Pair Trading with Citigroup and Ivy Natural

The main advantage of trading using opposite Citigroup and Ivy Natural positions is that it hedges away some unsystematic risk. Because of two separate transactions, even if Citigroup position performs unexpectedly, Ivy Natural can make up some of the losses. Pair trading also minimizes risk from directional movements in the market. For example, if an entire industry or sector drops because of unexpected headlines, the short position in Ivy Natural will offset losses from the drop in Ivy Natural's long position.
The idea behind Citigroup and Ivy Natural Resources pairs trading is to make the combined position market-neutral, meaning the overall market's direction will not affect its win or loss (or potential downside or upside).

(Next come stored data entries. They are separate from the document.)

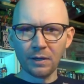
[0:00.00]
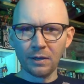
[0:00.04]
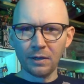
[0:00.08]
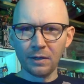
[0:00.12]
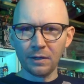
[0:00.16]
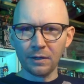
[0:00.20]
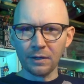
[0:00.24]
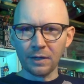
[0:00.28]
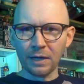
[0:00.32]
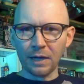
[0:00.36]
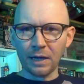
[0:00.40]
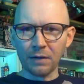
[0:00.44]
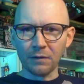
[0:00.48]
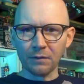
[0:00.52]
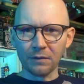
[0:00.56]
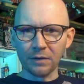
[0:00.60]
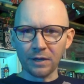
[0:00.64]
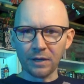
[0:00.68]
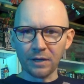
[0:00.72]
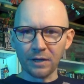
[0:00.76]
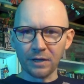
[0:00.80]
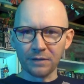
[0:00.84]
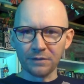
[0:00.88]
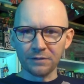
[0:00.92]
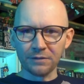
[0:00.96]
Now,
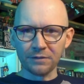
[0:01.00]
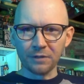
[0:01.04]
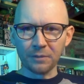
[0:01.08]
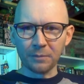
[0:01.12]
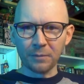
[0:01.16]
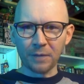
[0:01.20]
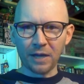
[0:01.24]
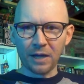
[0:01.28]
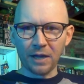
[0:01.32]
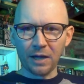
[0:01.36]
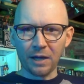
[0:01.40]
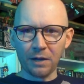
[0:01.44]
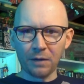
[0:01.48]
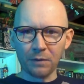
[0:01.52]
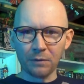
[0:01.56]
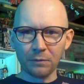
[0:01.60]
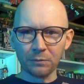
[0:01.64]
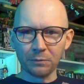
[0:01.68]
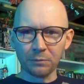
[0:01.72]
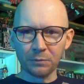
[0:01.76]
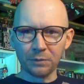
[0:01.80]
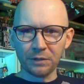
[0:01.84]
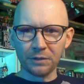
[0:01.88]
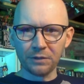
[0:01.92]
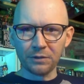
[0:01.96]
can I somehow
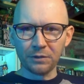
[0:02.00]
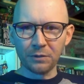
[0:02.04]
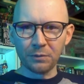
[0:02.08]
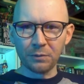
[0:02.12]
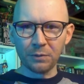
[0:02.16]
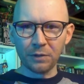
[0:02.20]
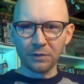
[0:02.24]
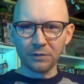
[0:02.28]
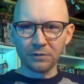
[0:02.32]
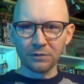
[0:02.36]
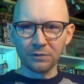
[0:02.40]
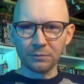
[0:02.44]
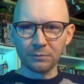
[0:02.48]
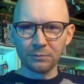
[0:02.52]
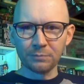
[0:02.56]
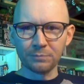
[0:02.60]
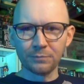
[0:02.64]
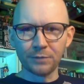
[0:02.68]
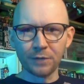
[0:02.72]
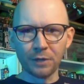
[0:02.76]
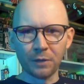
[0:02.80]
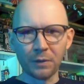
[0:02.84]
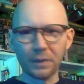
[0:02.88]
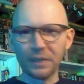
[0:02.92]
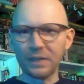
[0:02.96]
read the question?
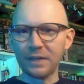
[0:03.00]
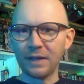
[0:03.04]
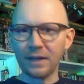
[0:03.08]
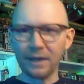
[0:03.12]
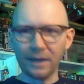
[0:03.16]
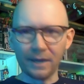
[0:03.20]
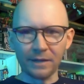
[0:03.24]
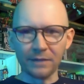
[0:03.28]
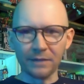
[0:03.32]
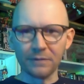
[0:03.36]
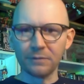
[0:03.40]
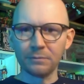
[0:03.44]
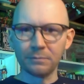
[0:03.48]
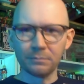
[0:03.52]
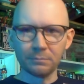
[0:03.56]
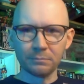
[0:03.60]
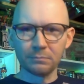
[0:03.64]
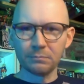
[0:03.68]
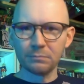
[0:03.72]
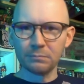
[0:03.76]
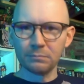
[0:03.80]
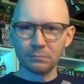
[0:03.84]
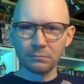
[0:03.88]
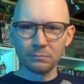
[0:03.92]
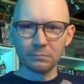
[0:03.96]
No, I can't.
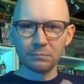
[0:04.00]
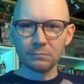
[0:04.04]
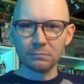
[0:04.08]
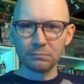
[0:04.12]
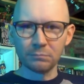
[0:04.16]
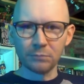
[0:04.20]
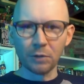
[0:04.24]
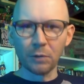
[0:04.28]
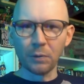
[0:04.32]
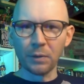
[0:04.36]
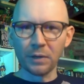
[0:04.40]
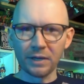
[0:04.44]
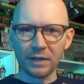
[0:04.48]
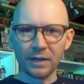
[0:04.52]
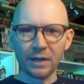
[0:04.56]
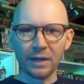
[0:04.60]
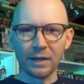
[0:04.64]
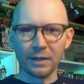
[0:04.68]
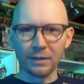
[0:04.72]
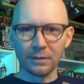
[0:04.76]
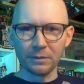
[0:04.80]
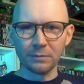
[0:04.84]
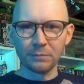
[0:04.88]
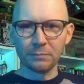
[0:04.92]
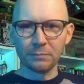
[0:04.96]
No, I can't.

This can be achieved by designing a pairs trade with two highly correlated stocks or equities that operate in a similar space or sector, making it possible to obtain profits through simple and relatively low-risk investment.
Check out your portfolio center.
Note that this page's information should be used as a complementary analysis to find the right mix of equity instruments to add to your existing portfolios or create a brand new portfolio. You can also try the Portfolio Dashboard module to portfolio dashboard that provides centralized access to all your investments.